Süddeutsche Zeitung

Platzvergabe beim NSU-Prozess:Außenminister fordert Platz für türkische Beobachter

Lesezeit: 1 min

Vertreter türkischer Medien wie auch Beobachter aus der Politik sollten beim NSU-Prozess in München anwesend sein, fordert der türkische Außenminister Davutoglu. Amtskollege Westerwelle zeigt Verständnis - verweist jedoch auf die Unabhängigkeit der Justiz.

Die Diskussion geht weiter: Die umstrittene Platzvergabe für Beobachter des bevorstehenden NSU-Prozesses ist jetzt auch Gegenstand von Beratungen auf Regierungsebene. Wie das Auswärtige Amt in Berlin am Sonntag bestätigte, intervenierte der türkische Außenminister Ahmet Davutoglu deswegen telefonisch bei seinem deutschen Kollegen Guido Westerwelle (FDP).

Dabei habe Davutoglu "die Erwartung der türkischen Regierung" deutlich gemacht, dass Vertreter türkischer Medien sowie auch des türkischen Staates als Beobachter an dem Prozess vor dem Oberlandesgericht München teilnehmen können.

"Außenminister Westerwelle äußerte Verständnis für das türkische Anliegen, verwies jedoch auf die richterliche Unabhängigkeit", erklärte dazu das Auswärtige Amt. Beide Seiten hätten übereinstimmend die Erwartung auf ein transparentes, rechtsstaatliches Verfahren geäußert. Dies sei "ein wichtiger Beitrag, um in der Türkei und bei den Menschen türkischer Abstammung in Deutschland verloren gegangenes Vertrauen zurückzugewinnen".

"Mehr als schade"

Das Oberlandesgericht München hatte die 50 Presseplätze im Verfahren gegen das mutmaßliche NSU-Mitglied Beate Zschäpe und Unterstützer der rechtsextremen Terrorgruppe an die Medien vergeben, die sich nach Bekanntgabe der Sitzungstermine als erste gemeldet hatten. Dabei gingen die meisten internationalen und alle türkischen Medien leer aus. Auch der türkische Botschafter in Berlin, Hüseyin Avni Karslioglu, erhielt keinen reservierten Platz im Saal.

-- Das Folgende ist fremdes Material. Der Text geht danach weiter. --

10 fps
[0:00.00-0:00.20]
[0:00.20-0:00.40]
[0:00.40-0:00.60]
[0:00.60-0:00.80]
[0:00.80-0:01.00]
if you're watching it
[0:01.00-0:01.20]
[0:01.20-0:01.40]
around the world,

Westerwelle hält das Vorgehen des Gerichts offensichtlich für problematisch. Es sei "mehr als schade", wenn diese Gelegenheit, wieder Vertrauen zu schaffen, "vertan würde", hieß es aus dem Umfeld des Ministers. Angesichts der traurigen Vorgeschichte seien größtmögliche Klarheit und Offenheit bei der strafrechtlichen Aufarbeitung der schrecklichen Taten der NSU ganz wichtige Anliegen.

Der Prozess gegen Zschäpe und vier mutmaßliche Helfer beginnt am 17. April. Der im November 2011 aufgeflogene Nationalsozialistische Untergrund (NSU) wird für eine bundesweite Mordserie an neun Migranten und einer deutschen Polizistin verantwortlich gemacht.

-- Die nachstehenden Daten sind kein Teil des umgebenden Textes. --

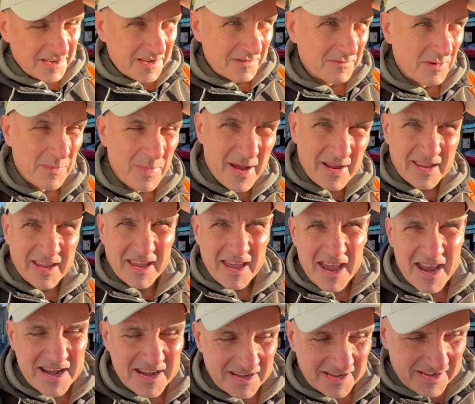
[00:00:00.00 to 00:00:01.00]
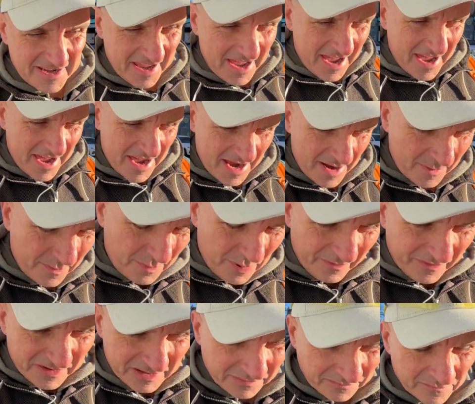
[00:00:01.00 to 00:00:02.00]
We're back again,
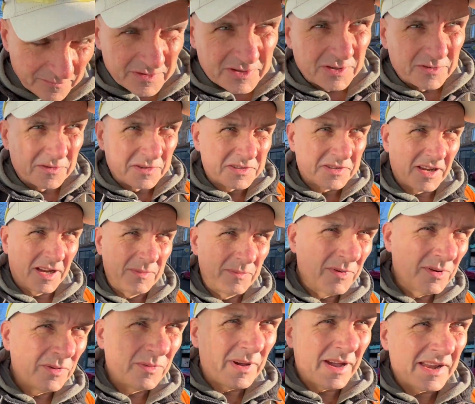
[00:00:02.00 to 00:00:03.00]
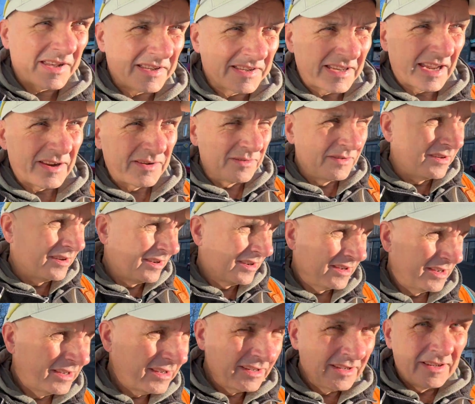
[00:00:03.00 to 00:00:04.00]
with a different video this time. Heading down
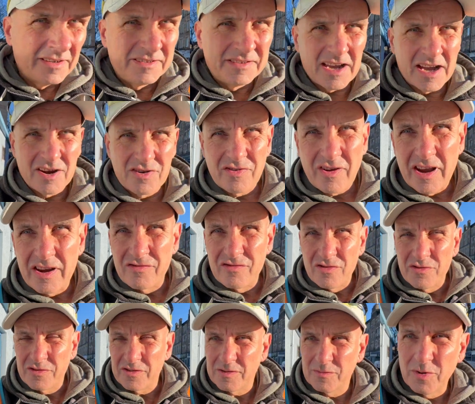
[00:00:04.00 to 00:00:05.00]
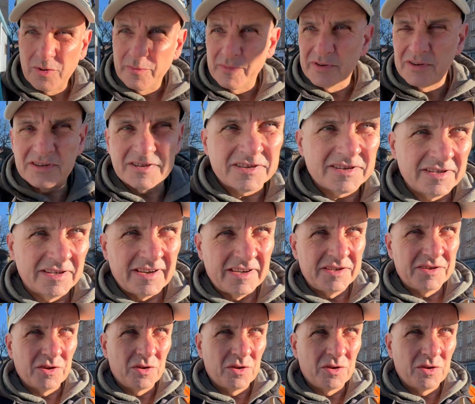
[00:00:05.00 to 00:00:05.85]
Dalry Road at the moment into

Bestens informiert mit SZ Plus – 4 Wochen kostenlos zur Probe lesen. Jetzt bestellen unter: www.sz.de/szplus-testen

URL:
www.sz.de/1.1636595
Copyright:
Süddeutsche Zeitung Digitale Medien GmbH / Süddeutsche Zeitung GmbH
Quelle:
Süddeutsche.de/AFP/fzg
Jegliche Veröffentlichung und nicht-private Nutzung exklusiv über Süddeutsche Zeitung Content. Bitte senden Sie Ihre Nutzungsanfrage an syndication@sueddeutsche.de.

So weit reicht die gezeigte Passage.